"Kazachstan jest zainteresowany przedłużeniem tego rurociągu [Odessa - Brody] do Płocka, a potem do Gdańska, aby wyjść na Bałtyk" - powiedział Nazarbajew na konferencji prasowej w Astanie po rozmowach z Juszczenką. Dodał, że Kazachstan zadeklarował gotowość do udziału w budowie rurociągu z Ukrainy do Polski jako akcjonariusz spółki, która będzie właścicielem rury.
Zdaniem przywódcy Kazachstanu wybudowany na razie na Ukrainie rurociąg Odessa - Brody "nic nie rozwiązuje", bo można nim dostarczać surowiec tylko do rafinerii na Ukrainie i Białorusi. Bez przedłużenia do Polski nie można ukraińską rurą eksportować do Europy Północnej wysokiej jakości kaspijskiego surowca z Kazachstanu.
Nazarbajew powiedział też, że Ukraina zwróciła się do Kazachstanu o budowę 52-km rurociągu z systemu rur nad Dnieprem do terminalu Piwdennyj w Odessie.
Rozmawiano też o dostawach kazachskiej ropy do ukraińskich rafinerii. "Kazachstan ma ropę i może ją dostarczać. Jednak o tych sprawach trzeba decydować wraz z Moskwą" - stwierdził Nazarbajew.

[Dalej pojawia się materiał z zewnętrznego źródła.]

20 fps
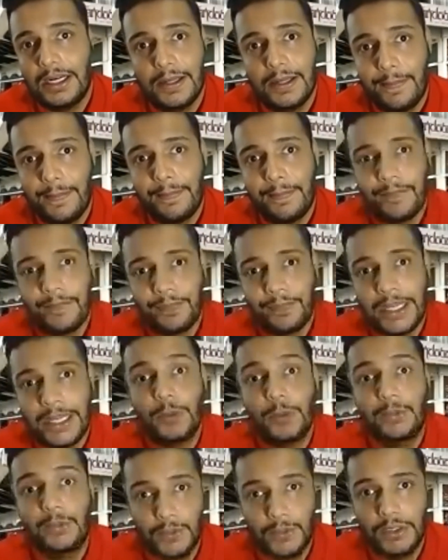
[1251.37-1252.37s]

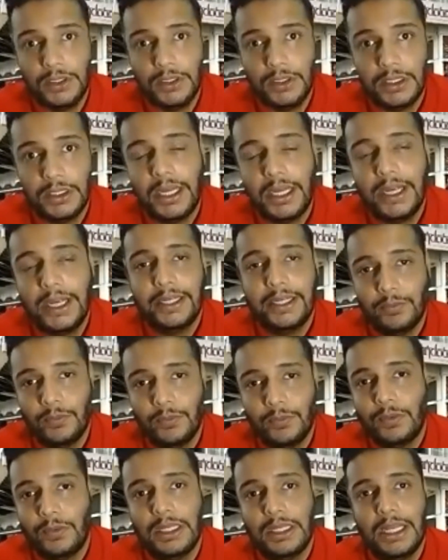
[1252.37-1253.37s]
doubtful, and we will
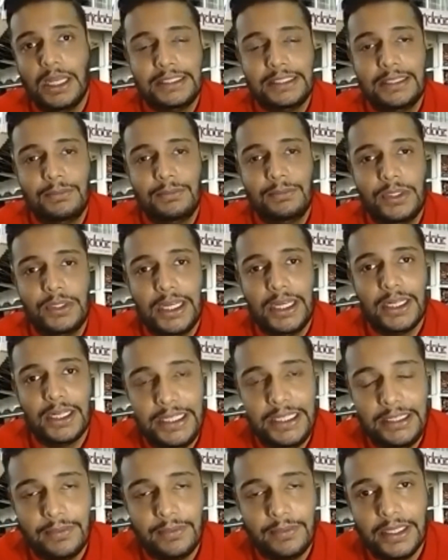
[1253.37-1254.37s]
ask them to take leave and
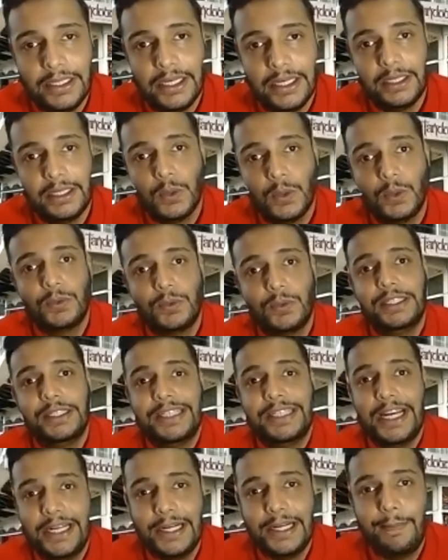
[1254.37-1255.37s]
then go for a
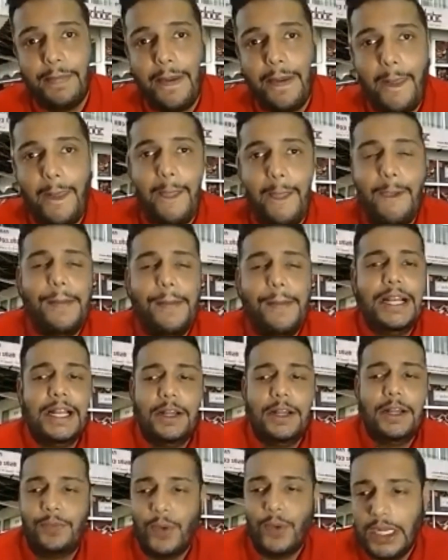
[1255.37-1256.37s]
checkup.
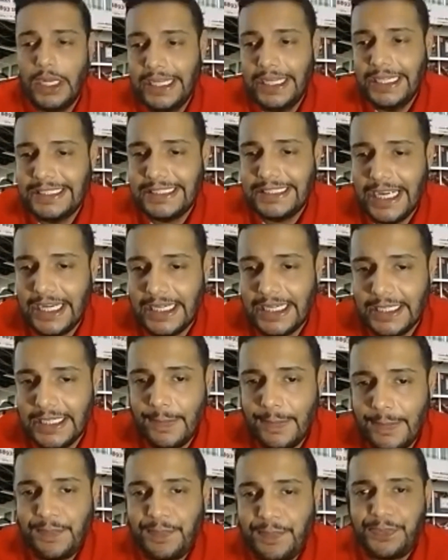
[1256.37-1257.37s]
Fourthly is that
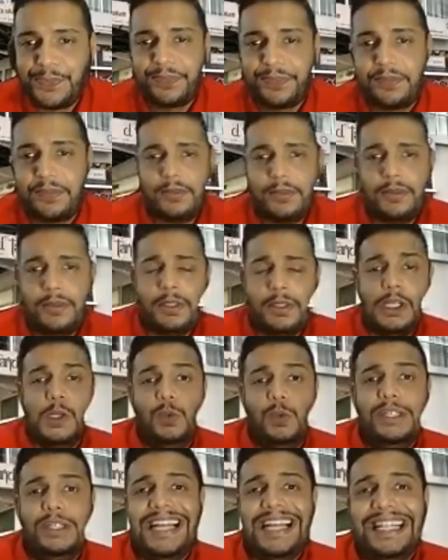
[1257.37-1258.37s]
we
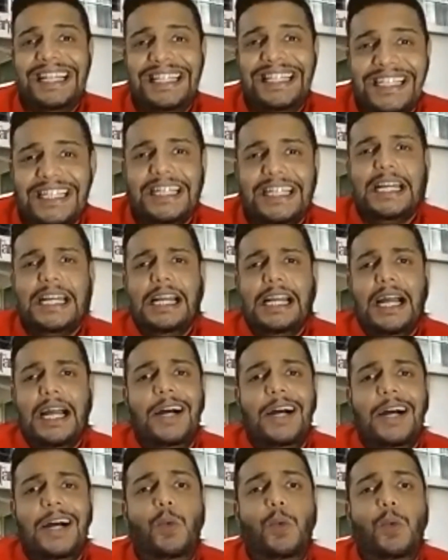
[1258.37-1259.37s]
started a
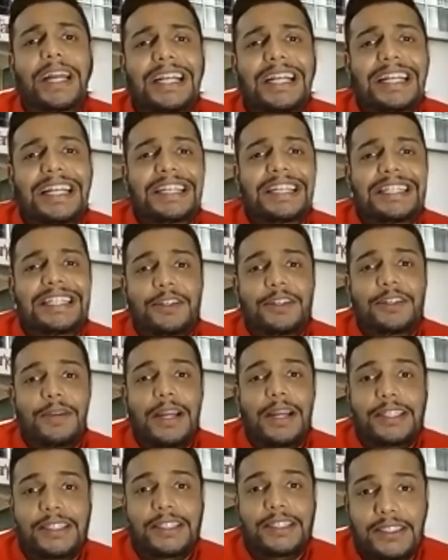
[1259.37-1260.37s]
weekly
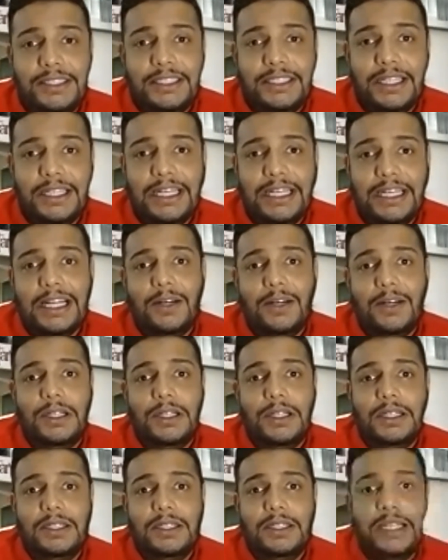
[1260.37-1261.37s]
disinfection in our
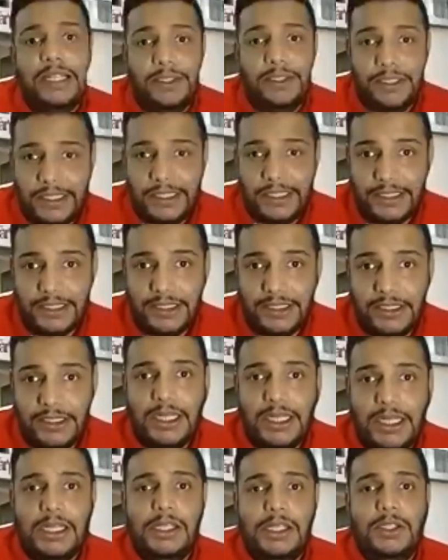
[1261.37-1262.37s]
central kitchen.
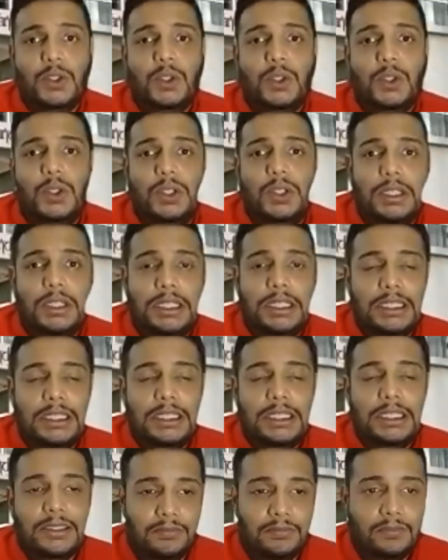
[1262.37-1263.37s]
So
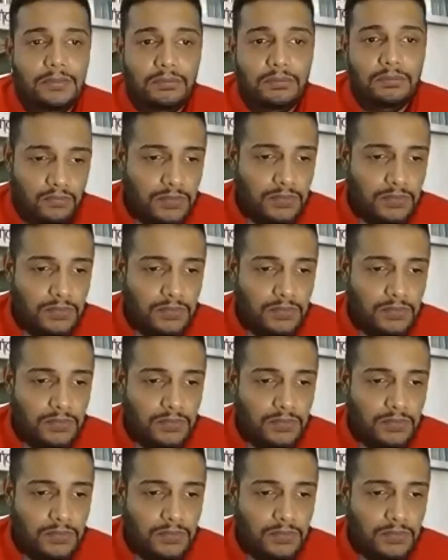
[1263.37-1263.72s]
I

W najbliższej dekadzie Kazachstan chce potroić wydobycie swojej ropy do 140-170 mln ton rocznie. Jedna trzecia z tego ma płynąć nowym rurociągiem do Chin oraz popieranym przez USA rurociągiem przez Kaukaz. O transport dwóch trzecich pozostałej ropy z Kazachstanu rywalizują kolejne projektowane rurociągi, m.in. z Odessy do Gdańska oraz popierany przez Rosję rurociąg z Bułgarii do Grecji.